In this exercise, print only the lines of the records below from the one with "[00:00:01.00]" through the one with "[00:00:01.80]", inclusive. Pictures are not part of the copy.

(Stored data entries)
● ● ● ● ● ● ●
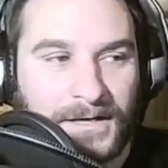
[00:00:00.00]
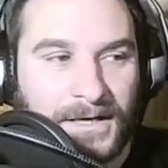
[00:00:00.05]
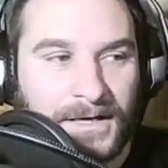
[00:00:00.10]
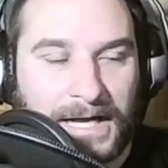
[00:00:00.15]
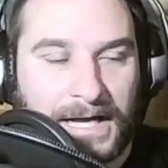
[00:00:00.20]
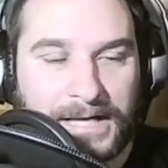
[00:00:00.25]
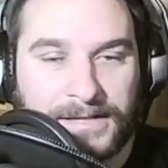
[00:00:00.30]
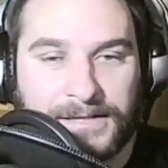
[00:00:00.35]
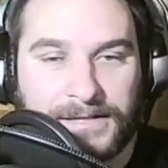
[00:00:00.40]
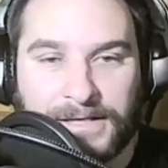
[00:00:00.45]

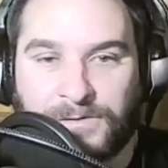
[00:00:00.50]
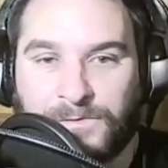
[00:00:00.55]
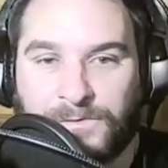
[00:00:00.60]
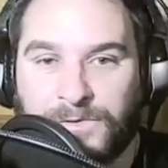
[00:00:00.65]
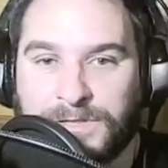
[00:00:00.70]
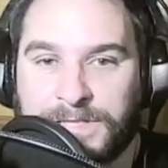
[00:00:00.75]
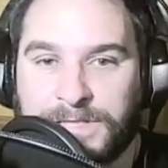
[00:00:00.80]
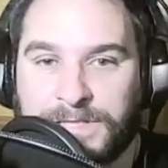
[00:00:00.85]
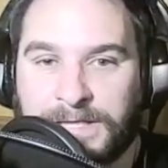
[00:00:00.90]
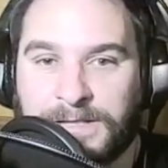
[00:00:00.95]
I think it
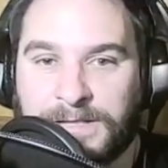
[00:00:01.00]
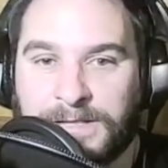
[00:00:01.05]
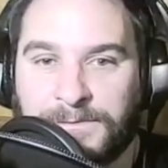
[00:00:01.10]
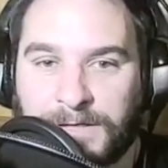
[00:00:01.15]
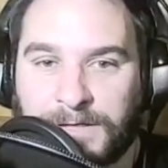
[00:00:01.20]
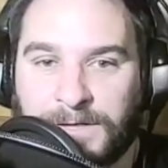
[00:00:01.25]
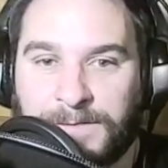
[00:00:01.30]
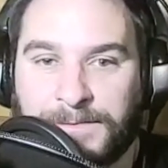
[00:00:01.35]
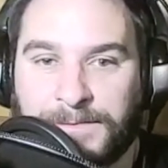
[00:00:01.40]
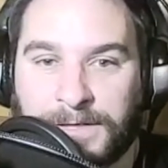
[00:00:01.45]
will take them a
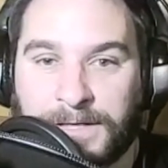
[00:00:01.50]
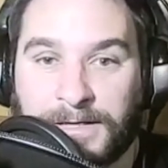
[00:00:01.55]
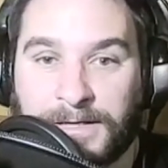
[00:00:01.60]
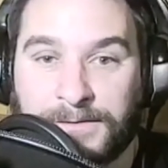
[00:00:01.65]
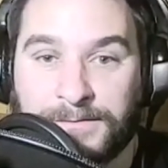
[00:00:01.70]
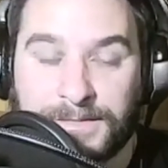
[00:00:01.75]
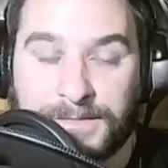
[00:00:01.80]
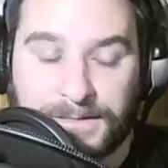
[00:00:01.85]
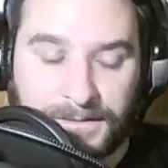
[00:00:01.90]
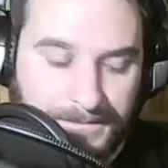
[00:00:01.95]
couple
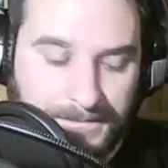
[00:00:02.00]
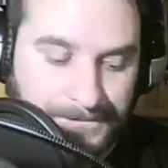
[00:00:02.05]
games.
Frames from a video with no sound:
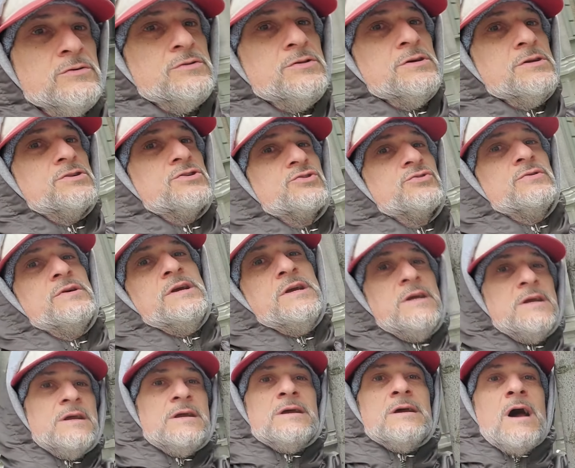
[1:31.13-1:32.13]
the
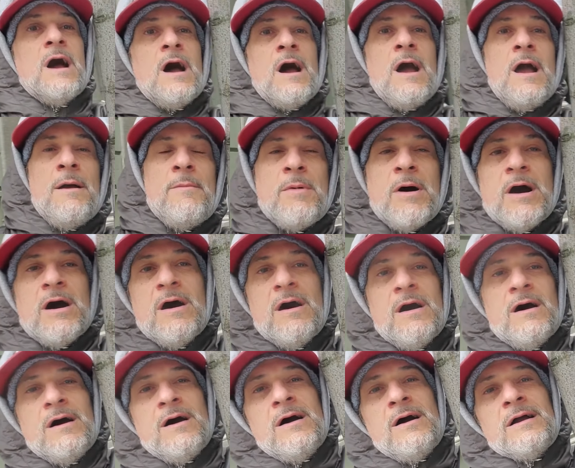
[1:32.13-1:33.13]
tree I'm
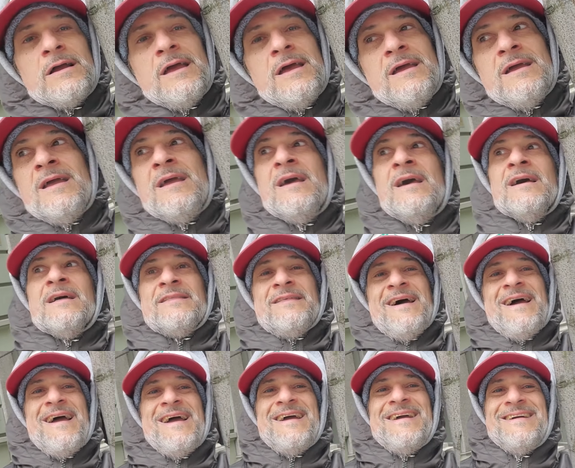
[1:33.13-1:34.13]
hugging.
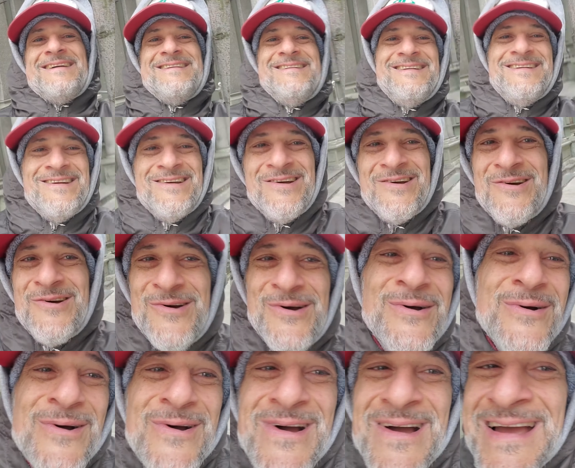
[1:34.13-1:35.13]
Thank
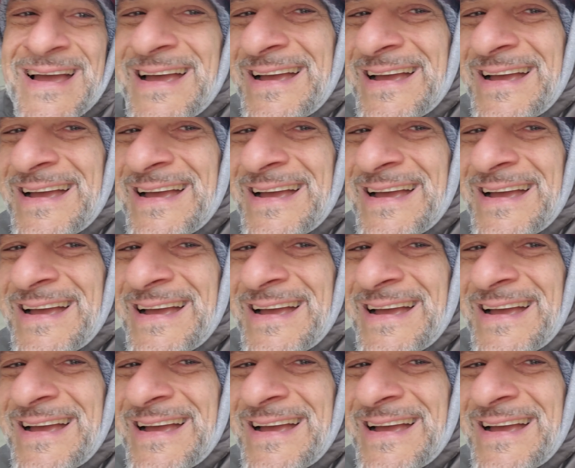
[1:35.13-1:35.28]
you.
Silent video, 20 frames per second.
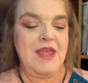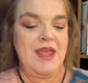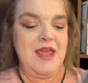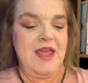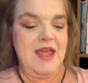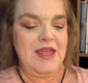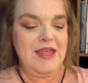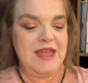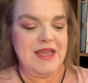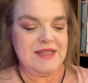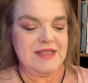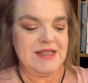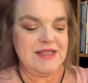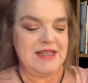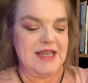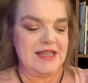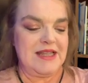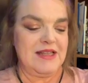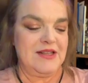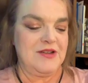And yes, it's
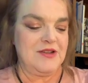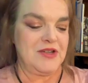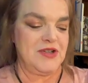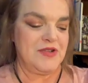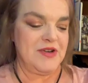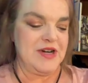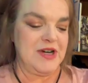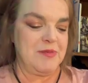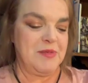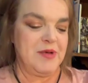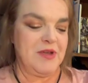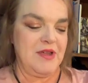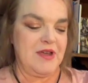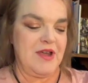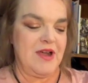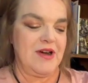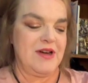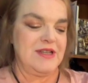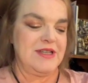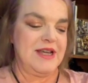got the little string to pull the
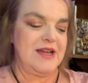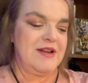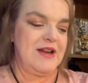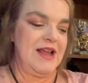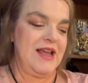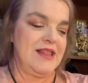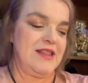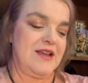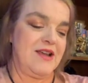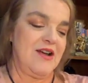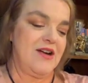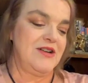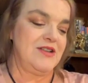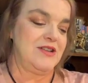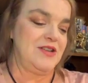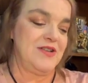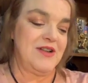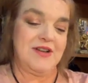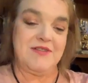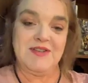cards out, and the
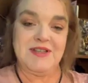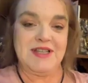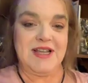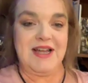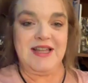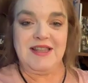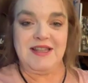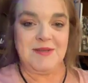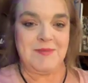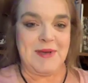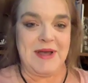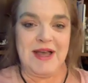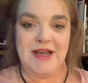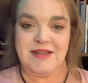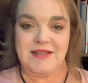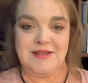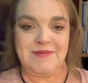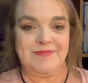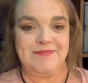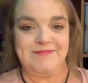cards do not reside in this box.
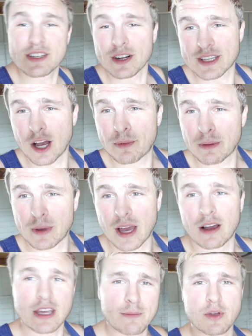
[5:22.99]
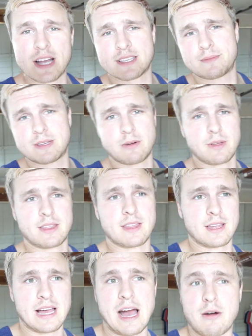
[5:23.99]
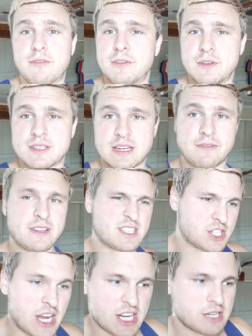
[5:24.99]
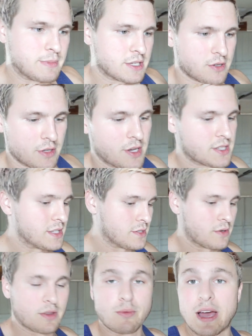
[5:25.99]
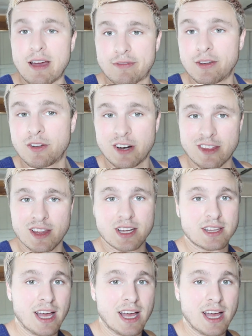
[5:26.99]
starts helping me. I'll keep you guys updated with how it feels and if it's changing my scoliosis or the way I feel or anything like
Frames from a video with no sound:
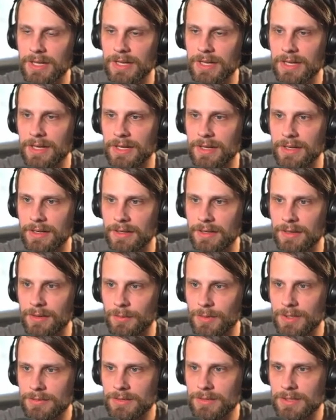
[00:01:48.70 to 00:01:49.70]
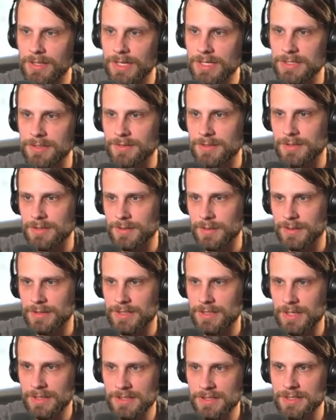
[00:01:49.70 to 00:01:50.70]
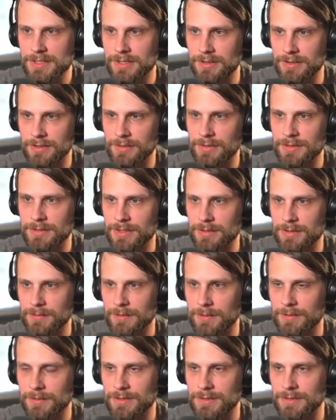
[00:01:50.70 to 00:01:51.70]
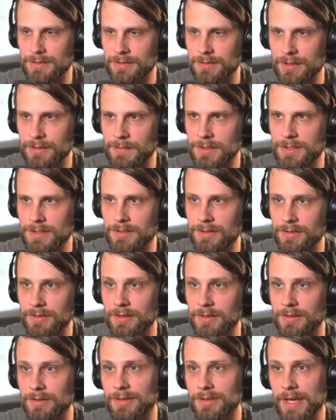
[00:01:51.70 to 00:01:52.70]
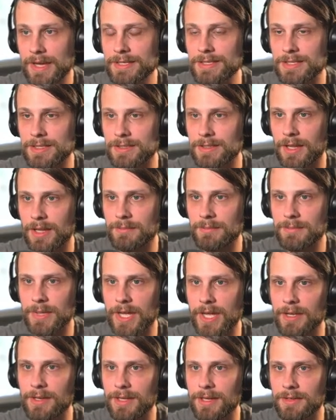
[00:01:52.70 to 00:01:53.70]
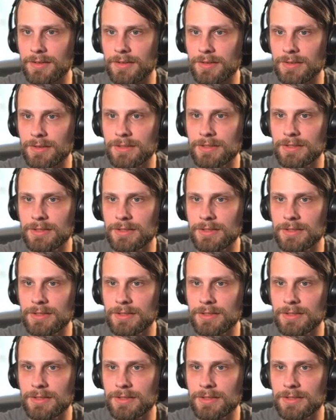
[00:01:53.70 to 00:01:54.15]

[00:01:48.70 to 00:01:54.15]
Whenever you cast a creature spell that doesn't share a creature type with a creature in your library, draw a card. That's not bad, actually.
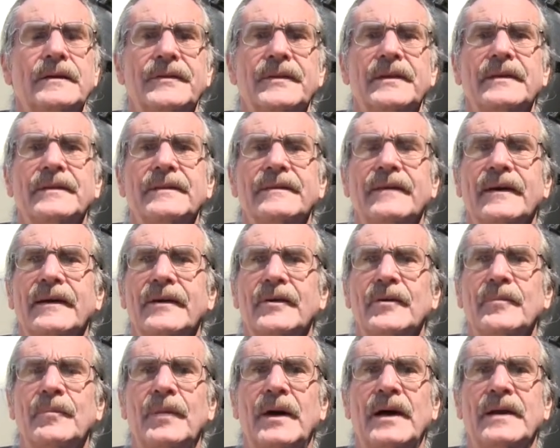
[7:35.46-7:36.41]
The
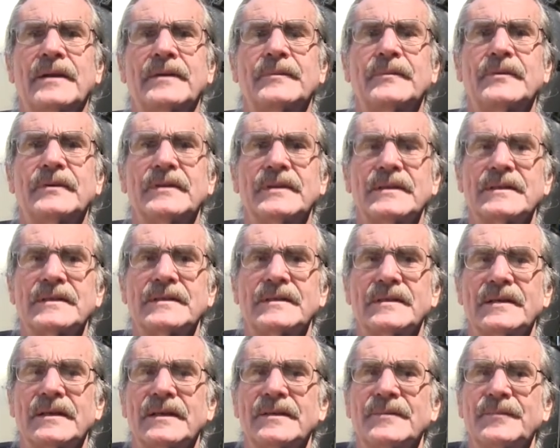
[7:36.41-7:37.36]
entire bottom
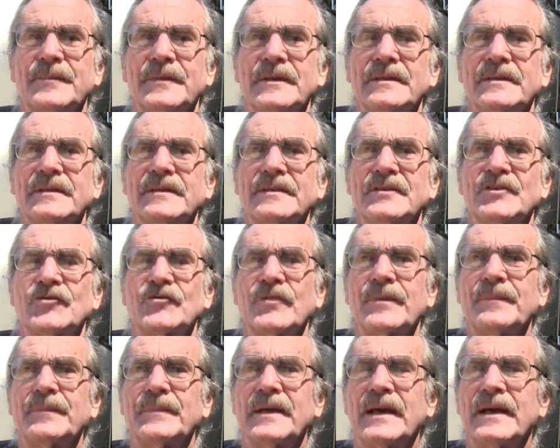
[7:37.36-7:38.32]
was been
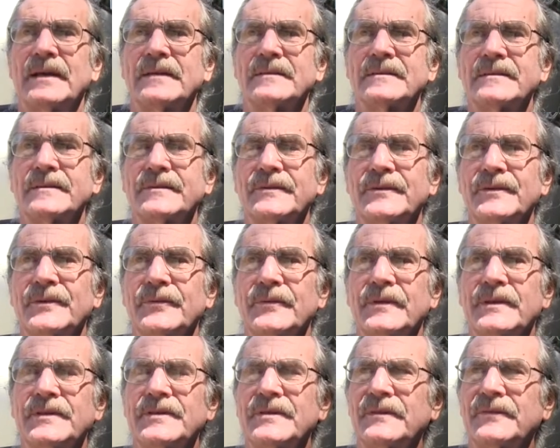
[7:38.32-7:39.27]
stripped down to the
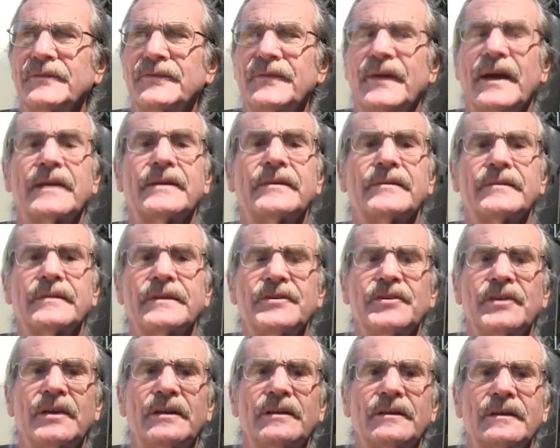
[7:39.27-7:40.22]
original factory
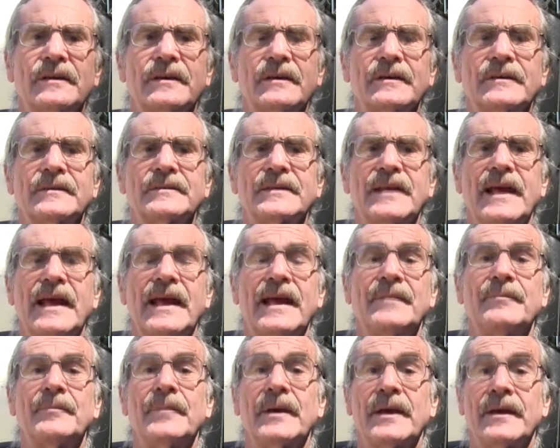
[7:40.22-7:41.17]
gel coat
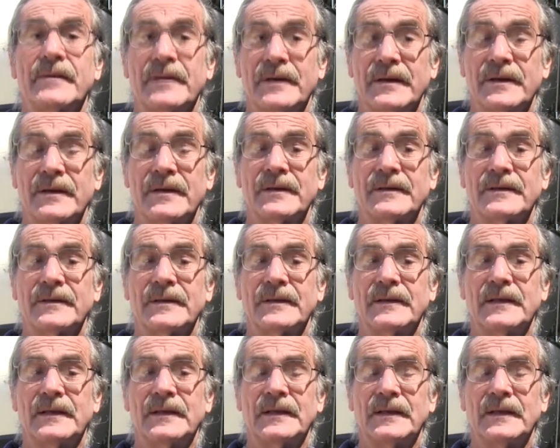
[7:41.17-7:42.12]
and barrier coat,
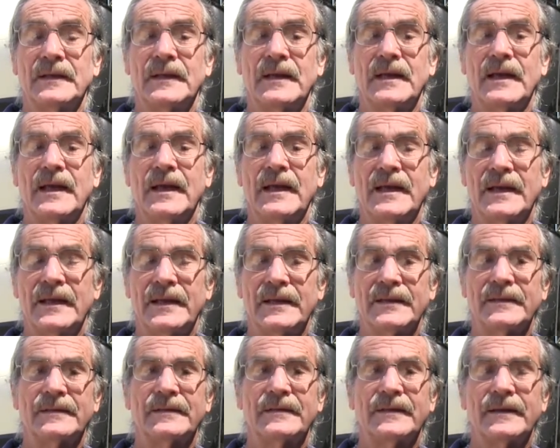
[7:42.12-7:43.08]

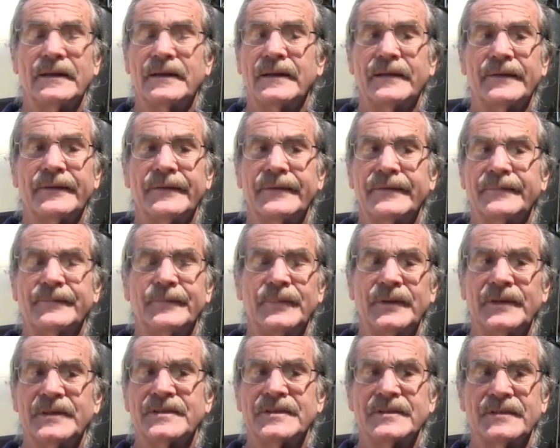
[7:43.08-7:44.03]
and
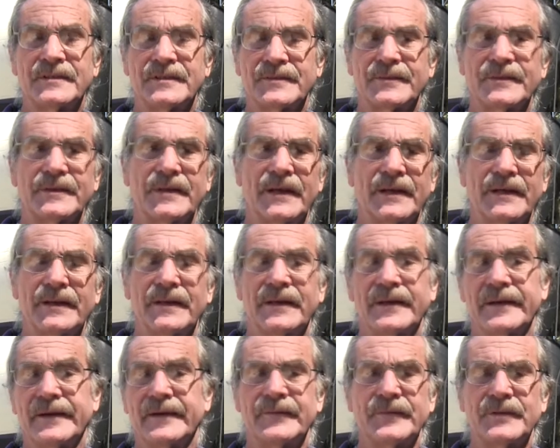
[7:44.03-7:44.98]
blisses were taken
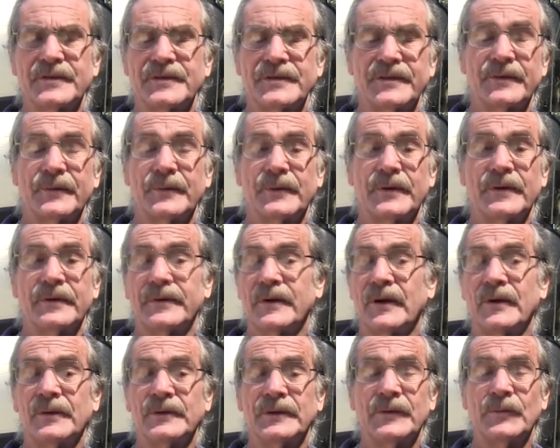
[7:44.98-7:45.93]
care of, which there were
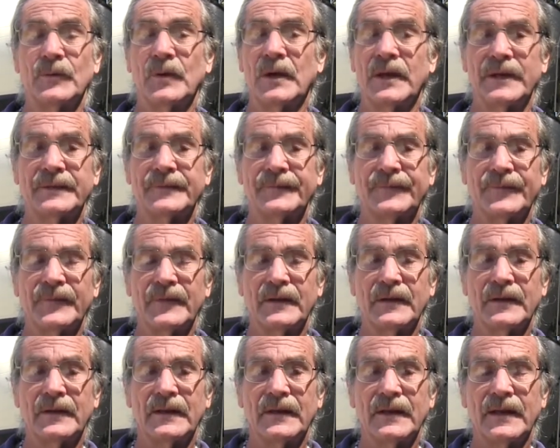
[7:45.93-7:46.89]
only one,
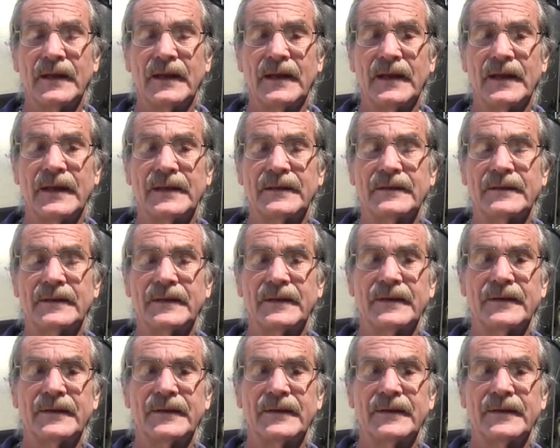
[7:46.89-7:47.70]
and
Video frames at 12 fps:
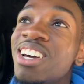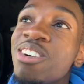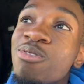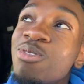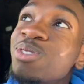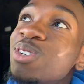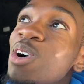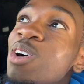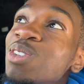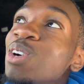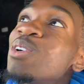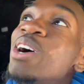which you all
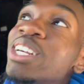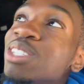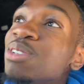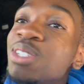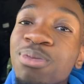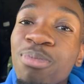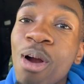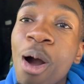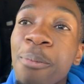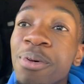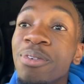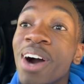know it's a problem.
● ● ● ● ● ● ●
— RESPONSE TO THIS TASK —
[00:00:01.00]
[00:00:01.05]
[00:00:01.10]
[00:00:01.15]
[00:00:01.20]
[00:00:01.25]
[00:00:01.30]
[00:00:01.35]
[00:00:01.40]
[00:00:01.45]
will take them a
[00:00:01.50]
[00:00:01.55]
[00:00:01.60]
[00:00:01.65]
[00:00:01.70]
[00:00:01.75]
[00:00:01.80]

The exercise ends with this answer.